Pneumonia: The forgotten child killer
By Florence Dzame- Communications and Campaigns Manager
At the Lodwar County and Referral Hospital (LCRH) in Northern Kenya, Emanman, 8, and his siblings are receiving treatment in the in-patient ward. It is a hot day and a dusty breeze hits the open window into the ward that they share with other patients. His siblings Achuka, 2, and Alice who is 4 months old have all been diagnosed with pneumonia.
Pneumonia is a form of acute respiratory infection that affects the lungs. The lungs are made up of small sacs called alveoli, which fill with air when a healthy person breathes. When an individual has pneumonia, the alveoli are filled with pus and fluid, which makes breathing painful and limits oxygen intake.
The disease is a leading cause of mortality among children under the age of five years globally, according to a 2018 World Health Organisation (WHO) and UNICEF Report Child Health Epidemiology Reference Group. In Kenya, a study revealed that it is the second leading cause of death among children under the age of five years and 1 in 4 children die of it in this age group.
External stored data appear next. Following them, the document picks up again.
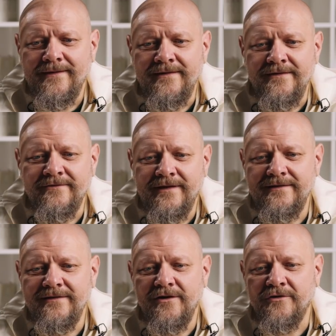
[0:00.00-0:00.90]
I
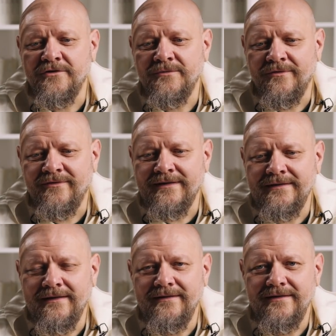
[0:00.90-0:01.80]
wtedy on
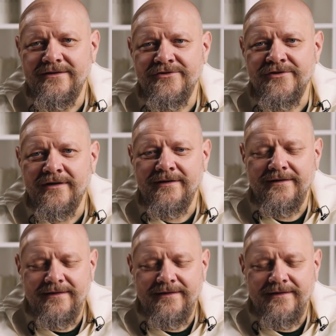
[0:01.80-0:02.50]
odpowiada, że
“Pneumonia can be prevented by immunization, adequate nutrition, and by addressing environmental factors such as encouraging good hygiene in crowded homes,” said Linda Misiko Save the Children Child Health Technical Advisor
Pneumonia deaths usually occur when the immune system is weakened by malnutrition or insufficient breastfeeding and unable to fight the infection according to a report dubbed “Pneumonia-the forgotten killer”.
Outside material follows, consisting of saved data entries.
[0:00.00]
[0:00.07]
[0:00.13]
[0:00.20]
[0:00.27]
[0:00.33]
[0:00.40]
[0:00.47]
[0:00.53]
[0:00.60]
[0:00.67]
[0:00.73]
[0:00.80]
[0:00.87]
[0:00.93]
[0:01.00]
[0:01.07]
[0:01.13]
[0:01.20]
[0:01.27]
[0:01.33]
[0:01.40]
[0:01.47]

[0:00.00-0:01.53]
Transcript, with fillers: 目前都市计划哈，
Timely diagnosis and appropriate treatment is critical to reduce deaths caused by pneumonia. Vaccines can prevent a large portion of pneumonia cases. A global immunization report, shows that the percentage of Kenyan children routinely vaccinated against the illness is increasing, reaching 84 percent by 2018. Amoxicillin dispersible tablets are the recommended treatment for non-severe pneumonia. A pulse oximeter is required to diagnose those severe cases that have low oxygen levels. The small device fits over a child’s finger to detect hypoxemia by measuring the percentage of oxygen saturation in the blood. Once diagnosed, oxygen therapy is essential.
In Turkana County inaccessibility to health facilities makes it challenging for children to receive timely diagnosis and treatment for pneumonia. It is on average 30-40 kilometers to the nearest health facility.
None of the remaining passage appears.